¿Saben las cámaras la verdad?

Los monstruos vienen para quedarse

Decía Antonio Gramsci que, en el interludio entre un mundo que muere y otro que nace, surgen los monstruos. Y así es.

El relato previo a la crisis de 2008 sostenía que existía una clase media situada entre los grandes propietarios y el proletariado, capaz de aspirar a una vivienda, un coche e incluso una segunda residencia. Sin embargo, con la crisis, esa ilusión se desmoronó. La realidad actual es que una pareja con dos salarios mínimos no solo no puede permitirse comprar una casa, sino que, en muchos casos, se ve obligada a vivir en barrios periféricos o en las afueras de las ciudades donde trabaja.

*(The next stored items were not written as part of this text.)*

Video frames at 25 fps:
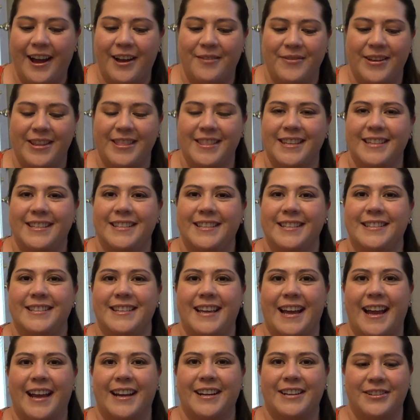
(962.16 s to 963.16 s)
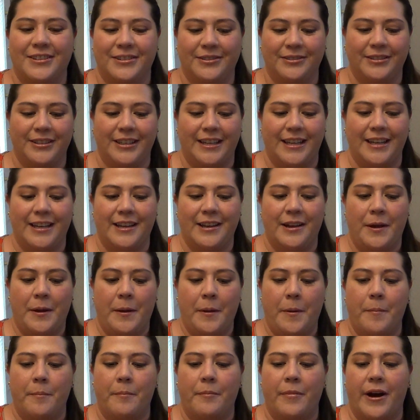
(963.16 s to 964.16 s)
And this is actually
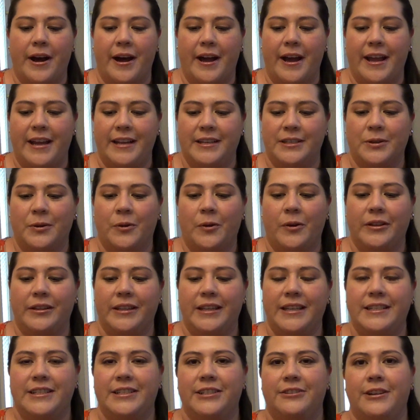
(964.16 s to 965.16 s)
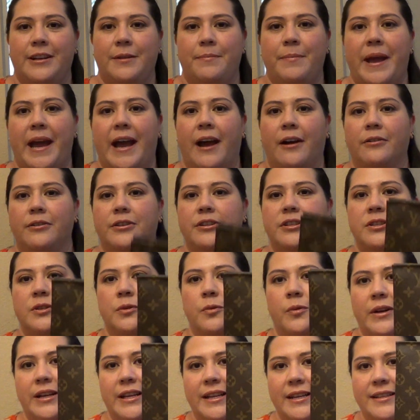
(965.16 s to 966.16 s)
my Toiletry
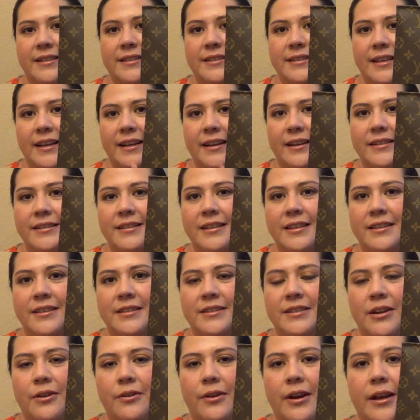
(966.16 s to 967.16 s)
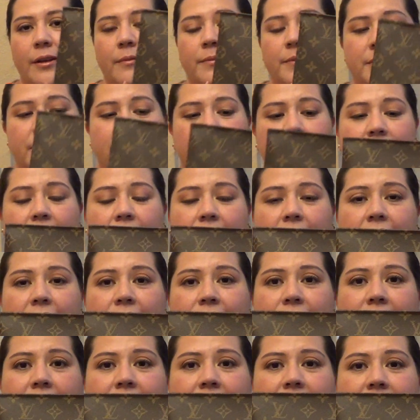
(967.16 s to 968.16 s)
Pouch 26. So I absolutely
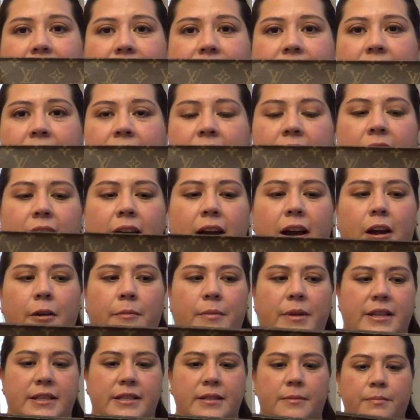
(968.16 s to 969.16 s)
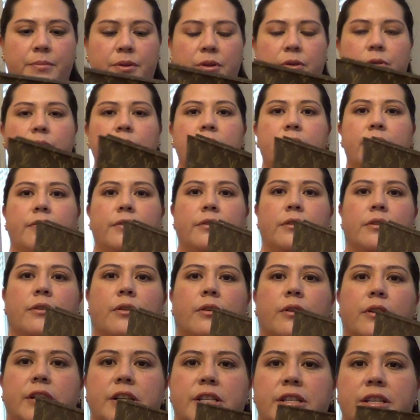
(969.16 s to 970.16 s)
love this. It's a
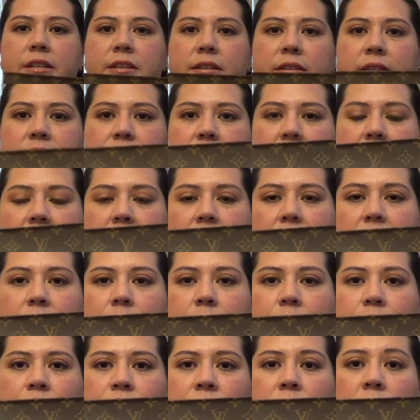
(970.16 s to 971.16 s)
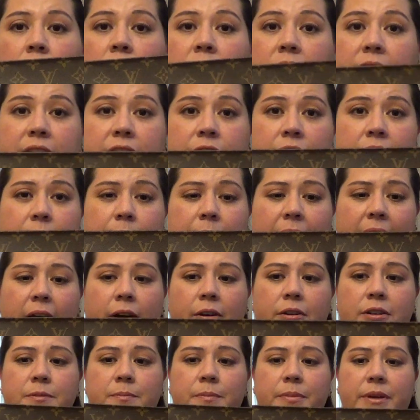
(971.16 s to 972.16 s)
beautiful, gorgeous toiletry
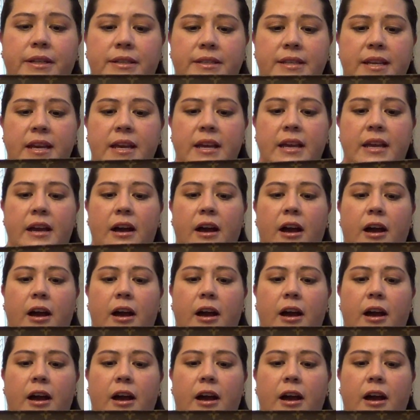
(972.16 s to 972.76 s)
pouch, but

Esto ocurre en España y en Europa, donde aún contamos con un Estado de bienestar que atenúa en parte las desigualdades sociales, ofreciendo cierta igualdad de oportunidades –no de llegada, pero sí de partida– gracias a la educación pública, la sanidad universal y un sistema de pensiones. Lo que realmente asusta es observar cómo, en uno de los países más desiguales del mundo desarrollado, Estados Unidos, la situación es mucho peor. Allí, apenas existe un sistema de salud accesible para todos, la educación pública se desmantela frente al auge de la privada, especialmente en el ámbito universitario, donde los jóvenes se ven obligados a endeudarse para acceder a las mejores instituciones.

En este contexto, emerge un nuevo gobierno que haría estremecer al mejor escritor de distopías: un multimillonario rodeado de una élite que blande la motosierra de los recortes en lo público para beneficiar a empresarios y magnates. Los monstruos están aquí: Steve Bannon coqueteando con el saludo nazi, Elon Musk haciendo lo mismo, o la extrema derecha alemana, con tintes neonazis, que en las últimas elecciones generales –las de mayor participación desde la caída del Muro de Berlín– ha superado el 20% de los votos.

También vemos al genocida Netanyahu negociando con su socio trumpista el reparto del territorio arrasado de la legítima Palestina en Gaza, o a Putin haciendo lo mismo con suelo ucraniano. El viejo mundo se derrumba y, en este interludio, los demócratas deberíamos alzar la voz y la mano para frenar esta oleada que amenaza con teñir el mundo de negro y devolvernos al escenario que desembocó en dos guerras mundiales.

Sin embargo, la izquierda, acusada –a menudo de manera exagerada y poco acertada– de perderse en el wokismo y en luchas identitarias, no logra convencer ni articular un relato alternativo a esta oscuridad. Queda por ver cómo nuestra generación enfrentará estos desafíos, pero de algo estamos seguros: los monstruos han venido para quedarse.